I have a 1997 Model 1.  Best sounding oval that I have ever heard, by a country mile; one of the best-sounding mandolins of any kind that I have ever heard, actually.  Huge bass and stinging highs.  It looks quite different from the new ones in color (reddish and blond combo) and top wood (I think mine is Englemann...extremely tight grained).  The neck is unbelievably comfortable, too--very small and feels just, well "absolutely perfect" in my hands.  At any rate, I have been on Cloud 9 over this instrument for years; suspect the same will be true for the owners of the new batch.

----------


## trevor

Its here, its awesome.. lots of tubby, delightful Gibsonesque bass but with unbelievable clarity and projection.
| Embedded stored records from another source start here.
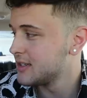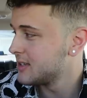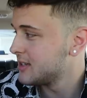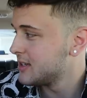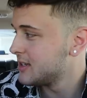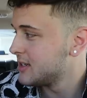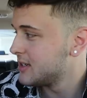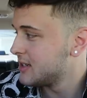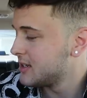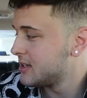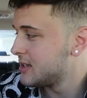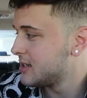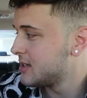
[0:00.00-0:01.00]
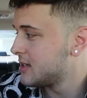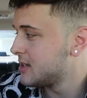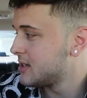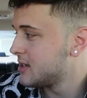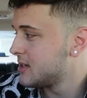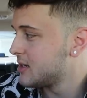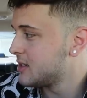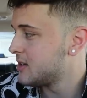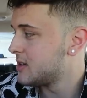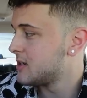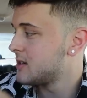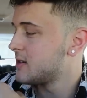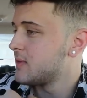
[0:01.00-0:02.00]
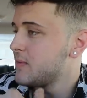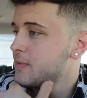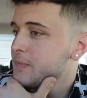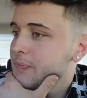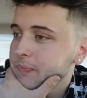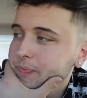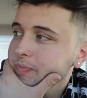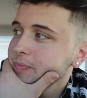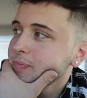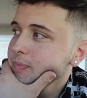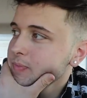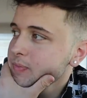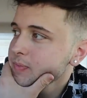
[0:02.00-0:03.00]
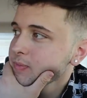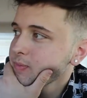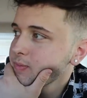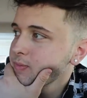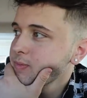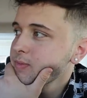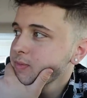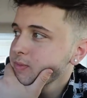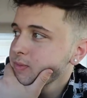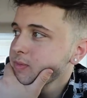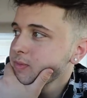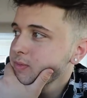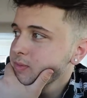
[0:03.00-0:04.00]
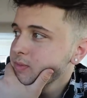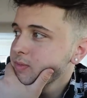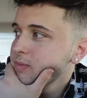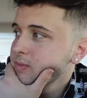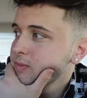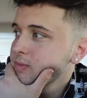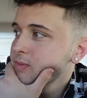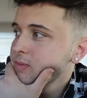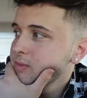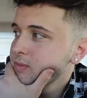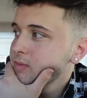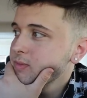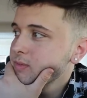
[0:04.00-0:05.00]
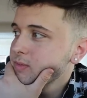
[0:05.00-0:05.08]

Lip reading: The person shown says nothing.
Wow!

----------


## John Malayter

You guys are killing me.......very bad influence.

Question, how do these compare to the Gibby's or do they? Forgive me, i've never had the pleasure
They look simply great.

This is more of a preparedness for my wifes question when I place the order........
Does anyone know if he still does the F hole A models and price. 

Thanks

jm

----------


## Mark Seale

Comparing them to the few Gibson's I've played and the 3 Model 1's, Gil's have been more clear and punchy while retaining the roundness of the bass sound.

Yes, he will still make f hole A models.  This last batch was a bit of a catch up on back ordered model 1s.

----------


## Pete Martin

Stunning.  Hope to play one sometime...

----------


## mtucker

Got my A jr (economando) yesterday ...tehehe .. oh man!  Steve completely nailed it!

Yes, clear and lots of punch/projection right out of the box. Presence of gibby tubby tone on the low side and not muddy either. The sides and back are just killer and the flamed neck and ebony (overlay) peghead with flamed wings add a classy touch. Steve's wide-grain top is saweeet, a perfect vintage amber finish that's maybe a pinch on the darker side. Its' so dang utilitarian looking, it just begs for playtime.

Overall feel IS more substantive (perhaps slightly heavier, also) than my snakehead which is good one. The marriage of the ebony board to the flamed neck seems a tad sturdier and more precise and Steve's fretwork and dressed ends are ... well ... ummm ... Spot On. It's very very capable of pulling its' own weight in all settings.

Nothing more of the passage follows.